Школа и сейчас существует. Она внешне очень похожа на тюрьму. Я не помню большего отвращения в жизни, чем хождение туда, — самое гнусное впечатление за всю жизнь.
А школа была обыкновенная: палочная дисциплина, нас водили всех «шагом, марш!» — война. Мы школу ненавидели! Всеми фибрами души. Сколько хватало сил.
Поскольку я кое–что почитывал, то уже во втором классе что–то соображал. Я спросил у нашей учительницы (когда она нам описала штурм Зимнего), что такое «юнкера». Она ответила, что «так назывались собаки Временного правительства». Я понял, что глухо дело.
Я слышал от учителей глупости, я понимал, что говорят чепуху. Это было крушение. Я сталкивался с учителями духовно нищими, которым нечего было нам сказать. Помню, учитель истории, чудесный человек, — он приходил, вытаскивал из кармана тетрадочку и прочитывал по ней то, что было написано в учебнике. А поскольку наш учебник был переписан с дореволюционного, с некоторыми искажениями, то получалось очень смешно: я приносил старый дореволюционный учебник и следил по нему. Но я его не сужу, он был хороший человек. Это было такое время, он боялся отступить куда бы то ни было.
Все, что в школе говорилось, я воспринимал наоборот. Но ни на чем не настаивал — потому что понимал, что это рабская мертвящая система, что мы все — идиоты, начиная с директора и кончая последним учеником, что нам деваться некуда и что все, от начала и до конца — ложь.

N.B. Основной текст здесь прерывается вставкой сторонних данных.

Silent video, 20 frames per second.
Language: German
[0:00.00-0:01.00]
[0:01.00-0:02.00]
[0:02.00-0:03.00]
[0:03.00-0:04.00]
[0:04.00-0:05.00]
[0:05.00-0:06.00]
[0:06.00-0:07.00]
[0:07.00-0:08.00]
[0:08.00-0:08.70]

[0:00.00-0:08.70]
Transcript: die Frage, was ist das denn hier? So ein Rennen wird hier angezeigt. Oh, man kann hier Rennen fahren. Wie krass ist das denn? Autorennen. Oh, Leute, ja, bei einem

В четвертом классе я жил уже в полной оппозиции. Не вступал даже в пионеры: будучи старостой класса, я надеялся избежать этой унизительной процедуры, и потом, когда меня потащили насильственно и поставили перед классом, все сделали «зиг хайль» и произнесли эту клятву, — я просто стоял, опустив руку, и молчал. И, надо сказать, в школе испугались шума, потому что время было сталинское — смели бы всех, вместе со школой; поговорили — и так и заглохло. Вызывали маму, она мне сказала: «Поступай, как хочешь», — она же понимала, что это формализм; и я понимал, но все равно не хотел — у меня слишком велико было какое–то инстинктивное отвращение.
Я и сейчас считаю, что ни комсомола, ни пионерии не существует. Это миф. Когда–то это была организация, но она была до того, как я родился на свет. А потом это стало просто возрастной категорией: такой–то возраст — ты считаешься пионером, такой–то — ты комсомолец. И все. Хотя и поют: «Комсомол не просто возраст, комсомол — моя судьба». Но, в общем, это возраст (и соответственно — судьба). Тут не о чем говорить: человек автоматически становится комсомольцем, так сказать, в процессе половой зрелости — это почти одно и то же.

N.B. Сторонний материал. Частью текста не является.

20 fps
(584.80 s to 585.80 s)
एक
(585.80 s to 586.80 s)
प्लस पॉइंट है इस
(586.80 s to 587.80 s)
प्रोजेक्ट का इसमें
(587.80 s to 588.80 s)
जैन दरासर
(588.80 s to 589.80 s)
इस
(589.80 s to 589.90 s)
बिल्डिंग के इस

Кстати, формально в уставе комсомола не сказано, что ты должен быть обязательно атеистом; там написано: «бороться с религиозными предрассудками». Мы, верующие, боремся с ними с гораздо большим энтузиазмом, чем атеисты: атеистам наплевать, а нам неприятно, когда есть религиозные предрассудки.
Из учителей с благодарностью вспоминаю двух–трех человек. В четвертом классе была пожилая учительница, разведенная. Мы всегда к ней ходили домой — у нас там был клуб «Совершенно Знаменитых Капитанов». Она как–то растворилась в этих детях. Это на всю жизнь осталось.
Я их всех водил в церковь, вместе с ней, во главе. Но это было недолго. Потом она мне сказала: «А ты знаешь, Алик, я в церковь перестала ходить». И я почему–то счел неудобным спросить ее: почему? Я понял, что это скорее из страха. Тогда было неопределенное время, сталинское; неизвестно было вообще, куда повернет колесо истории. Все–таки она продолжала собирать ребят.